Dans un communiqué publié le 8 juin, la Commission européenne appelle les Etats membres à accélérer la mise en œuvre de la directive sur la transparence des rémunérations, dont la date limite de transposition a été atteinte le 7 juin. Entrée en vigueur en 2023, cette directive vise à renforcer l’application du principe « à travail égal, salaire égal » entre les femmes et les hommes.

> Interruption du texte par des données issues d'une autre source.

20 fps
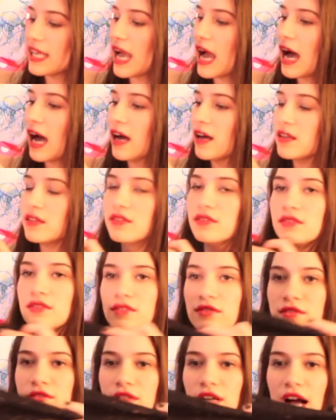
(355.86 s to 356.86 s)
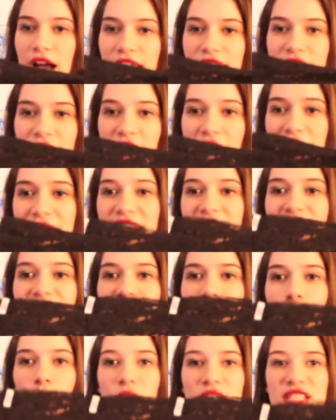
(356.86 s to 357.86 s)
yeah, I think
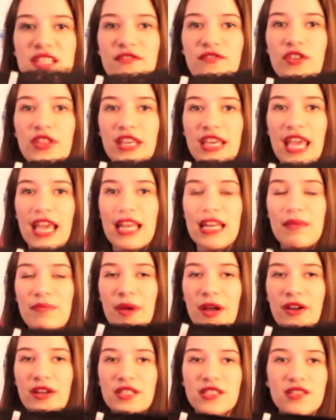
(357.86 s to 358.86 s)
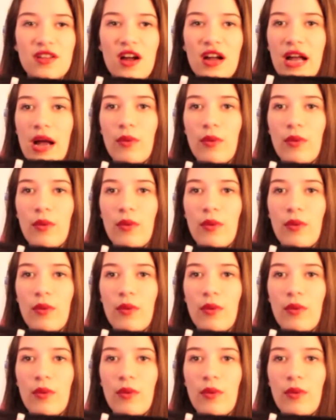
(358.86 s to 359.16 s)
if it wasn't for the Katy Perry song,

Malgré ce principe inscrit dans les traités européens, les écarts persistent : selon les dernières données d’Eurostat, les femmes gagnent encore en moyenne 11,1 % de moins que les hommes dans l’Union européenne. La Commission souligne que cet écart s’explique notamment par la sous-valorisation de métiers majoritairement féminins et par des stéréotypes de genre influençant les parcours professionnels.

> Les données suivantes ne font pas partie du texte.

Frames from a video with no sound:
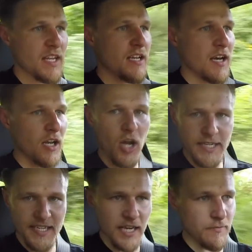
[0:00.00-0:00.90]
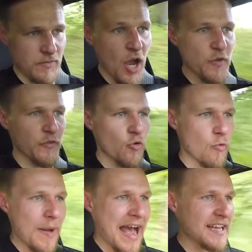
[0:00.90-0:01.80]
A lighter overall
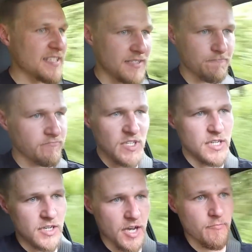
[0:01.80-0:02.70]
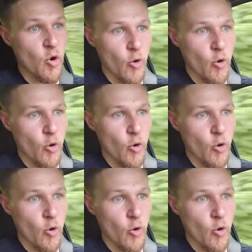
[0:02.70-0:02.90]
mass and more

Pour la Commission, ce texte a plusieurs atouts : il « aidera les employeurs à attirer et à retenir les talents en mettant en place des pratiques de rémunération plus claires et plus équitables ». La transparence salariale « donnera aux travailleurs les moyens d’agir et contribuera à lutter contre la discrimination, tout en donnant aux entreprises européennes un avantage concurrentiel ».
Pour accompagner cette réforme, la Commission a mobilisé plus de 3,8 millions d’euros via le programme « Citoyens, égalité, droits et valeurs » (CERV) et prévoit une enveloppe supplémentaire de 5 millions d’euros en 2026 pour soutenir les initiatives en faveur de l’égalité salariale.